I’m reminded of The War Of The Worlds, the red weed that invades our planet and grows everywhere and over everything. In my mind the vampire strain of virus is much like this, black being the new red of course.
But for what purpose? It seems the organs are no longer required, being undead means you don’t need to process food or oxygen anymore, so it’s understandable that they’re shriveled up now. But I cannot fathom why they’re so interconnected now. The speed at which this has all happened is quite surprising though.

Nora said, “Impossible. We’re only thirty-six hours out from the plane landing.”

Taking into consideration that the survivors were still breathing as regular humans need to do, the time frame for the organs to have shriveled must’ve been exceptionally fast post death. I do wonder if they’ll have the opportunity to investigate fully, as I can’t help but think that this virus is going to spread phenomenally fast. So fast that they may only have time to destroy the infected rather than find out how the virus functions, or even if there is a hope for a cure.
For now though, they have to go back to the Office of the Chief Medical Examiner.

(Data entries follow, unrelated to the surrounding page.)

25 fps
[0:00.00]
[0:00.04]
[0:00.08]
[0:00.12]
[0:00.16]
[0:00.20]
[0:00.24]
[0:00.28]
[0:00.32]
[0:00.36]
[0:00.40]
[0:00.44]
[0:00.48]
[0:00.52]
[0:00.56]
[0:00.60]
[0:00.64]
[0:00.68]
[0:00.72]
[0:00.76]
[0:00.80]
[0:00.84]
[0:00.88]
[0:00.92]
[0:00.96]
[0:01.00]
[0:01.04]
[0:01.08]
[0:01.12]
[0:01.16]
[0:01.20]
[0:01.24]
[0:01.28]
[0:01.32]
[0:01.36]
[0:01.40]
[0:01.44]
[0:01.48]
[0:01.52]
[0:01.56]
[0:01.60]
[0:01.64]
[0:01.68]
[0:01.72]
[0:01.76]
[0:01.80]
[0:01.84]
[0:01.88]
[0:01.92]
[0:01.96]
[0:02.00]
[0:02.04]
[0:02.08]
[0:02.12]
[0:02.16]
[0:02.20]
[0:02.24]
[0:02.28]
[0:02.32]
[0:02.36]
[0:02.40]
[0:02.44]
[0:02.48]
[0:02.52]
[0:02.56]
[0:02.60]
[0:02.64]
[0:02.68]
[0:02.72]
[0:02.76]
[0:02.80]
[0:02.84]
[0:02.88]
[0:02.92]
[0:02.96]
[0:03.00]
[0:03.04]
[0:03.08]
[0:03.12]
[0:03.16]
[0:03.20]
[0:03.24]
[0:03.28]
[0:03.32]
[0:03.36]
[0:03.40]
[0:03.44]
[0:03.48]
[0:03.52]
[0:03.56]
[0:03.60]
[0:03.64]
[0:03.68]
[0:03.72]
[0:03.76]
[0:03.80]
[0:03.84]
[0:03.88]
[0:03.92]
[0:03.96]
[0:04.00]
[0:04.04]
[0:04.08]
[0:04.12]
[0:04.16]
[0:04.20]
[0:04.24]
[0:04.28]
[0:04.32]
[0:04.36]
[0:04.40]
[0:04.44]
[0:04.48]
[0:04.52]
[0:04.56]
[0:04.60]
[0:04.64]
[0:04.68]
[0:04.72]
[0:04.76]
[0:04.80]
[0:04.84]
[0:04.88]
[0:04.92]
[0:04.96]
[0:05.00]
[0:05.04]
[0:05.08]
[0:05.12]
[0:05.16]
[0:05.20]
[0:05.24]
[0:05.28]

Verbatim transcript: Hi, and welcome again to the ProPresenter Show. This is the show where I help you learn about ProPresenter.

Office of the Chief Medical Examiner, Manhattan

The bodies are gone then. Not much of a surprise. No sign of Doctor Bennett either. It doesn’t look good.
Eph and Nora are trying to convince their superior, Director Barnes, to bring back the remaining survivors for quarantine. Understandably, it’s difficult to convince Barnes without voicing their absolute worst fears and suppositions. They just don’t have the kind of proof they need yet. All though, before and after x-rays of Captain Redford seem to have gone a long way in helping their case. I think the new growth tissue has Barnes feeling disbelief regarding a pandemic, and I don’t think he’s totally convinced about Redfern’s attack on Jim either.

Barnes looked back and forth between them. “You’re telling me that one of the survivors of the airplane catastrophe grew a stinger and attacked Jim Kent with it?”
Eph nodded and referred to the scans again as proof. “Everett, we need to quarantine the remaining survivors.”

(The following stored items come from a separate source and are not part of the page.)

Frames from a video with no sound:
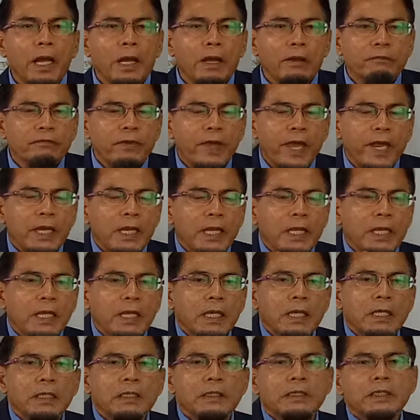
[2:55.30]
a
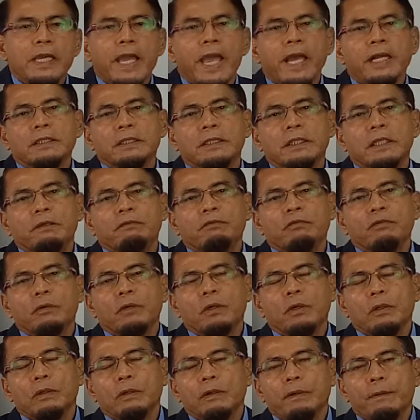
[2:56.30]
very reactive
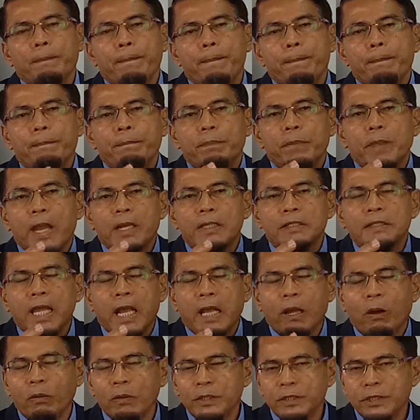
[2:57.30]

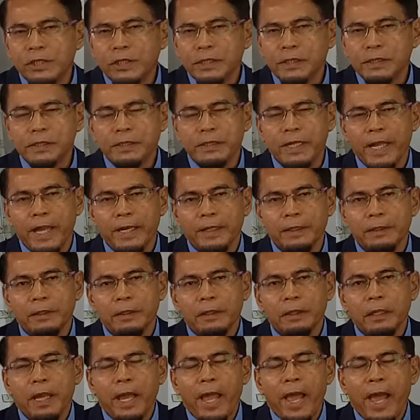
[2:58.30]
psychological stand.
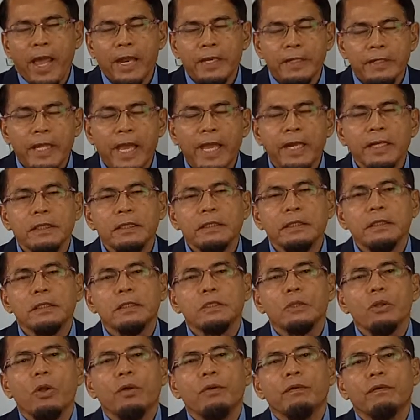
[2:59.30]
And that
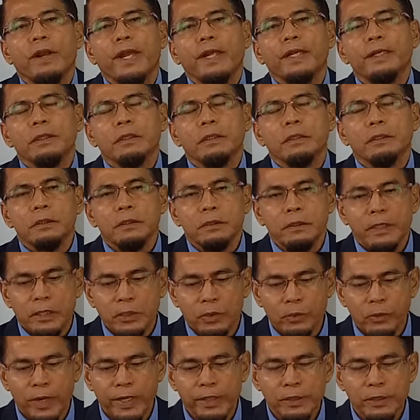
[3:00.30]
is not right. That's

In all honesty though, the survivors should never have been allowed to leave without a full investigation.
Eph knows he should be tracking down the other survivors but the Director knows that this is what Eph might be planning, and warns him against doing as much. It’s apparent that Everett Barnes didn’t become the Director of the CDC without learning some political savvy along the way, but he’s not on the front lines any more. Eph, most definitely is. Along with Nora.

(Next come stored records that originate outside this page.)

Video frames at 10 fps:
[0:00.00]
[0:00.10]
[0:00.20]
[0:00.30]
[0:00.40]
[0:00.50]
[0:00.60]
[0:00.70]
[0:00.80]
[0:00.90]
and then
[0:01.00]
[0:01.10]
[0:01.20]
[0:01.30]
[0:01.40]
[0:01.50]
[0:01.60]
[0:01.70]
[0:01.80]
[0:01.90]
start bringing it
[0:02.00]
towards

Then, a fortuitous moment. Remember the naked fat man from Times Square? The one who was despatched by Gus? He just got wheeled into the office of the CME, EMT’s explaining the circumstances regarding his demise to the morgue attendants. Gus seems to have had one hell of a fight though, the corpse is missing his head! The tissue & bone in the man’s neck must be a lot softer than is usual for a human, thinking of my school history lessons, even executioners with axes used to need anywhere from 1 to 3 swings/blows to decapitate someone completely. One of the reasons the guillotine was invented, it was more efficient than an axe swinging man.
Gus has managed it with just his small blade and a substantial amount of adrenaline.
Eph, spotting the now familiar white ooze that was once blood, quite rightly investigates, even spotting the wire around the dead man’s toe. The indication that this man has been declared dead once already must be an awful discovery.
Couple this man, with the missing dead from the freezers of morgues across the city, and Eph and Nora have an epiphany.
Time to find the old man. Time to find Abraham Setrakian and maybe get some answers, even though the questions may be terrifying.